> _Assignment_
In the records below, find each line containing the word "Transcript" and copy it.

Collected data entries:

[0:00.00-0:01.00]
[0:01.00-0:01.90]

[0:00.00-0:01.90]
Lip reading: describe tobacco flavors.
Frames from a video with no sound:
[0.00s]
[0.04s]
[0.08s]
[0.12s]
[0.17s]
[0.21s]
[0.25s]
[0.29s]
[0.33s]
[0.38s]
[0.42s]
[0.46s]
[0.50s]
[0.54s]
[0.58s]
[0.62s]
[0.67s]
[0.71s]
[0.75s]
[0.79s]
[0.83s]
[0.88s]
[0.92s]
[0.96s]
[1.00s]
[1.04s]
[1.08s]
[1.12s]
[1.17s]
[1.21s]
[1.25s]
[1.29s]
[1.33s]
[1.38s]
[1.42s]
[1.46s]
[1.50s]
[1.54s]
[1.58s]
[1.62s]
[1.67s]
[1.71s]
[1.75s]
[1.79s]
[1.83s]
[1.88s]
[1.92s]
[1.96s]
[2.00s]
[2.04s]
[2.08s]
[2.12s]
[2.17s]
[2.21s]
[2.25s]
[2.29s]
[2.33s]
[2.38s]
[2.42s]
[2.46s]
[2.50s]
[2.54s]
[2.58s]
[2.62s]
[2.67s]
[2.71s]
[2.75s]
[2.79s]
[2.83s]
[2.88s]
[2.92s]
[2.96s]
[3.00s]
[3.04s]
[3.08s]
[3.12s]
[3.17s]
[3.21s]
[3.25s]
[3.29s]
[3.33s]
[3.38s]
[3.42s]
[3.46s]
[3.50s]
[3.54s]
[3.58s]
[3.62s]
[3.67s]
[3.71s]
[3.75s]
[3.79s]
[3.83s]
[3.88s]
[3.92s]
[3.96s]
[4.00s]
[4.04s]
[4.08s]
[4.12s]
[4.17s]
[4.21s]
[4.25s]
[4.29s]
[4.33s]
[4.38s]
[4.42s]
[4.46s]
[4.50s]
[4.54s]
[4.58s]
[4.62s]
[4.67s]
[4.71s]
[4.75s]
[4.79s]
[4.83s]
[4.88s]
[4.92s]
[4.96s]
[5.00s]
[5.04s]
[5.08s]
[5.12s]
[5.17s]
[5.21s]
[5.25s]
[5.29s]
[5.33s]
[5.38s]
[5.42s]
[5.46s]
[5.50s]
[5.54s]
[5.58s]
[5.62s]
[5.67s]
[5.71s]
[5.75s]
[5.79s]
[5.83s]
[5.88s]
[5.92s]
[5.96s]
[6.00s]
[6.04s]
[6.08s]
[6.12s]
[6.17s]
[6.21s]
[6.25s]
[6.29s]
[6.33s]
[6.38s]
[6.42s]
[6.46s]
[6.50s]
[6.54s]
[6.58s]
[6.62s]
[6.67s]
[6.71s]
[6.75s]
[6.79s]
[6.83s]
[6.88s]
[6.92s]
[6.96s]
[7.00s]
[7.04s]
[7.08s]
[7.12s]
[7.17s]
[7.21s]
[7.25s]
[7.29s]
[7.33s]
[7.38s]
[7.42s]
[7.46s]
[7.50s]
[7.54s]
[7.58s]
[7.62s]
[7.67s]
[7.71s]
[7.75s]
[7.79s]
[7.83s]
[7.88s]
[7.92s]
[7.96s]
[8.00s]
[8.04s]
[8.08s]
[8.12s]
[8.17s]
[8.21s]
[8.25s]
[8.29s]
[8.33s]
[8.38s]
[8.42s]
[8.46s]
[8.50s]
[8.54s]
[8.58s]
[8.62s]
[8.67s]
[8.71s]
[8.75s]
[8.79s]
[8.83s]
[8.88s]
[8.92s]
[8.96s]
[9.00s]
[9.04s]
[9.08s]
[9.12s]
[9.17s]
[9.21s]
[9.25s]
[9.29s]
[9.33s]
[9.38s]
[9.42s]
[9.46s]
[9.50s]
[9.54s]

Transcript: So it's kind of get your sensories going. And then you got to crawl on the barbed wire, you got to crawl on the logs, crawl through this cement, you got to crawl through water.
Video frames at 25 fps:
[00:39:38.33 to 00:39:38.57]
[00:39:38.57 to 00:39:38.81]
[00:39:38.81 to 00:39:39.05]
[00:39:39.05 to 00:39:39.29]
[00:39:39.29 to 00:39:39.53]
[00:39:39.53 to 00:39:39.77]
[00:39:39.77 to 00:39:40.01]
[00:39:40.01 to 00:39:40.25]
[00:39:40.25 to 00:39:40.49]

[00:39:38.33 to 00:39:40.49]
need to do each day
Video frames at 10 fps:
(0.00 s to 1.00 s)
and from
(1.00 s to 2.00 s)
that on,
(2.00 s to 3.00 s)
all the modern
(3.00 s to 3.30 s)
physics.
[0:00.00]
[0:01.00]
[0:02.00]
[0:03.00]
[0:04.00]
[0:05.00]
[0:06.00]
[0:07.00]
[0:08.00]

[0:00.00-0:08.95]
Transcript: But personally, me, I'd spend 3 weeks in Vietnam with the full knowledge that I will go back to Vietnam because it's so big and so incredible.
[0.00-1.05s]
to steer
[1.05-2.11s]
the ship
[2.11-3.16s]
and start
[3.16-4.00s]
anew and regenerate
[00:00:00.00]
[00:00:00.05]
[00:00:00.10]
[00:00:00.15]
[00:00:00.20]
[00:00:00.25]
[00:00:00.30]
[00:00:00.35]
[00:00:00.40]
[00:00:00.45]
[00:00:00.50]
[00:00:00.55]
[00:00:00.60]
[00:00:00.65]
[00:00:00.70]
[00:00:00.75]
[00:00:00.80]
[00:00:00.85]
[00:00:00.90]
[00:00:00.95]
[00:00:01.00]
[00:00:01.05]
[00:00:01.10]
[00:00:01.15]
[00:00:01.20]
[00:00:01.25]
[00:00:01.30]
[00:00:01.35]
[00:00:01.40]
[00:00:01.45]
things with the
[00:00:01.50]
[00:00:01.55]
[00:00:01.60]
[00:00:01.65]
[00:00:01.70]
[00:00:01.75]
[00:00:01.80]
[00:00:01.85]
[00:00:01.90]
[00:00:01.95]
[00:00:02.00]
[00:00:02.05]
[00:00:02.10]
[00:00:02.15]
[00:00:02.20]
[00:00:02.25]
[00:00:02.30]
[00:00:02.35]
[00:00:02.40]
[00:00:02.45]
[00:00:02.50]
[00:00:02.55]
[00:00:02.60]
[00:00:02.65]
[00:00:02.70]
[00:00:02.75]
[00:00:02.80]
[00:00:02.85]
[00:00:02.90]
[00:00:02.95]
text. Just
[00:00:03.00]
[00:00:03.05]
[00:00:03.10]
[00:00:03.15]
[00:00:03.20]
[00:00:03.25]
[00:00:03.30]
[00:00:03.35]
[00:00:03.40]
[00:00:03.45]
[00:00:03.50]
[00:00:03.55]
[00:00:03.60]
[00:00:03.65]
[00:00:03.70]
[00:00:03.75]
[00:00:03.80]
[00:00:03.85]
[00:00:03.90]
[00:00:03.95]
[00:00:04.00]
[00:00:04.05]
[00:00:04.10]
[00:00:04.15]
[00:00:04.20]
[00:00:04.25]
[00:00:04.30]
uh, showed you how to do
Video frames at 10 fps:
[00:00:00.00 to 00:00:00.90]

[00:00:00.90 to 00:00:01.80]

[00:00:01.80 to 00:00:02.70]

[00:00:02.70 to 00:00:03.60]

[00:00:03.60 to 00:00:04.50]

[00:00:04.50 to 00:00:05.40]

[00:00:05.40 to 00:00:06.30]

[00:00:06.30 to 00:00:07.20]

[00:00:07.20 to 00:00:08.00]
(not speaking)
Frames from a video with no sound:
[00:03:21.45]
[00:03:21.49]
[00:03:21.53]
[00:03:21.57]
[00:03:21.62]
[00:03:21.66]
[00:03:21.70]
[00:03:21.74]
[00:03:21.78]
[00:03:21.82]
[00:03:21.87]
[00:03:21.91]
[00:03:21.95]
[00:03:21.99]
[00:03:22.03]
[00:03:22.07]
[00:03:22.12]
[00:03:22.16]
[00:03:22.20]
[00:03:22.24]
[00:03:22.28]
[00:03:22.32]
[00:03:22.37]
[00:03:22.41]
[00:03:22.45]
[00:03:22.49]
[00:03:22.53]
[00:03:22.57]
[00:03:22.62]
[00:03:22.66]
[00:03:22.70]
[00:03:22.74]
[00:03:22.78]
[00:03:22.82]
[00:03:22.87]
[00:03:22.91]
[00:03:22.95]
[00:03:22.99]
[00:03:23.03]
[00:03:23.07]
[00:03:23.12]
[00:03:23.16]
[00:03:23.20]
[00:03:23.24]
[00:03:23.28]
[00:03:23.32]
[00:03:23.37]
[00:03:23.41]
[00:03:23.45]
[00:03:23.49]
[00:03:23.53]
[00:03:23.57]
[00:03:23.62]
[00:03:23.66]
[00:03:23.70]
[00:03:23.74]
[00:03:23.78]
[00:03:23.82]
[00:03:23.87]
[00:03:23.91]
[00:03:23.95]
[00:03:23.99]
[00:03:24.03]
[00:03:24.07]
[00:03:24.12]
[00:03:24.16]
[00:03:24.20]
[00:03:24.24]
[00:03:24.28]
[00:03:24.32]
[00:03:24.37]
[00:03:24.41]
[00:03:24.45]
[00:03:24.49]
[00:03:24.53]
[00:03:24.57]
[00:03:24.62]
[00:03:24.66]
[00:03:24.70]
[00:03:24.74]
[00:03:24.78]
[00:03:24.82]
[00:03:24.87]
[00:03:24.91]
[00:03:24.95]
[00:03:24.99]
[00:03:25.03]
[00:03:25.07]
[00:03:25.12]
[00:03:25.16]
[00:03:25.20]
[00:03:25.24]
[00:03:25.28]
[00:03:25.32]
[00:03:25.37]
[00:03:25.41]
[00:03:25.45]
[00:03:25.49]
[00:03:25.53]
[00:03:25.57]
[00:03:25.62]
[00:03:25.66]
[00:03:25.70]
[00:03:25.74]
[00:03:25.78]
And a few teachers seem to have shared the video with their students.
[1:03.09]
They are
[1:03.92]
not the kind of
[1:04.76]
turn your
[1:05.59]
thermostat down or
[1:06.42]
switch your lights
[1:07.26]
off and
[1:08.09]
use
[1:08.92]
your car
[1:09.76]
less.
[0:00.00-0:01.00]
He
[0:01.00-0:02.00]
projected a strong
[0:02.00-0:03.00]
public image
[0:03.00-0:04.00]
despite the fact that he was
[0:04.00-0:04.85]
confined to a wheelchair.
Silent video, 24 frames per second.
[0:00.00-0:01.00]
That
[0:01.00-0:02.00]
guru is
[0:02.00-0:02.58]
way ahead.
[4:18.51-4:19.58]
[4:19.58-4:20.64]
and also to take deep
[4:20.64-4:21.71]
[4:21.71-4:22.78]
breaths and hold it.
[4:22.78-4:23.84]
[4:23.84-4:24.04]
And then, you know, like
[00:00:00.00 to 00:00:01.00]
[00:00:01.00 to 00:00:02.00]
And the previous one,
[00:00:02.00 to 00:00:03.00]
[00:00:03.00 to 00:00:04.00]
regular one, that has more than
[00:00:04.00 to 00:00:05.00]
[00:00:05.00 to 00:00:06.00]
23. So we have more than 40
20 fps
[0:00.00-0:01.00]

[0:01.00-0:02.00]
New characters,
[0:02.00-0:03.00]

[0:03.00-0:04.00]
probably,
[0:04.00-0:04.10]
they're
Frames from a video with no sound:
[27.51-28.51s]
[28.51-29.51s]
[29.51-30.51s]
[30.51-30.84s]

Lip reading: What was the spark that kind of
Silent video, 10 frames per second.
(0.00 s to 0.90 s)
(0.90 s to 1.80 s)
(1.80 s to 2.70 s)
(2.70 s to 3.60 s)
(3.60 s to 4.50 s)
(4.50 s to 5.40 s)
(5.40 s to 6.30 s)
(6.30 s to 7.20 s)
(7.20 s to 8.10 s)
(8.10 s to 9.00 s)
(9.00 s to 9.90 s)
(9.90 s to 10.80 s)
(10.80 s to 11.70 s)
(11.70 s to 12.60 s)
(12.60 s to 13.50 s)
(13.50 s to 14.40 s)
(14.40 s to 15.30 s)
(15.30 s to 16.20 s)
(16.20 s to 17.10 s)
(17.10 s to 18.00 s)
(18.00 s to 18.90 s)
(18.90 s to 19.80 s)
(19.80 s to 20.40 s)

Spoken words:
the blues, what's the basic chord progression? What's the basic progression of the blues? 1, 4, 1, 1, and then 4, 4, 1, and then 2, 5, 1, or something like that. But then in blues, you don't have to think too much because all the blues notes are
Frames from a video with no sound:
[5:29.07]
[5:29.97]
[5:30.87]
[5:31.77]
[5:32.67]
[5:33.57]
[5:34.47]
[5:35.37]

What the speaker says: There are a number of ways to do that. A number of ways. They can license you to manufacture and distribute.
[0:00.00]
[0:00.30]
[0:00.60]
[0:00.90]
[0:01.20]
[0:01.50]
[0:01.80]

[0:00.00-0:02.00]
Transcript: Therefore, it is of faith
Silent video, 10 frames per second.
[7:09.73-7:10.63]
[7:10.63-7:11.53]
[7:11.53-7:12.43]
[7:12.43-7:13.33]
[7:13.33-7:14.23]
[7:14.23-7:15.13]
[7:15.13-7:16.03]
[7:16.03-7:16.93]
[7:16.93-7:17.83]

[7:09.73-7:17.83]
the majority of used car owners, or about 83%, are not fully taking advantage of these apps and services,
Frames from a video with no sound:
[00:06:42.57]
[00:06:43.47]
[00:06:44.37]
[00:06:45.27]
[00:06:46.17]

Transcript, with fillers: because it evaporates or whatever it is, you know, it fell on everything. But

> _Answer box_
Transcript: So it's kind of get your sensories going. And then you got to crawl on the barbed wire, you got to crawl on the logs, crawl through this cement, you got to crawl through water.
Transcript: But personally, me, I'd spend 3 weeks in Vietnam with the full knowledge that I will go back to Vietnam because it's so big and so incredible.
Transcript: Therefore, it is of faith
Transcript, with fillers: because it evaporates or whatever it is, you know, it fell on everything. But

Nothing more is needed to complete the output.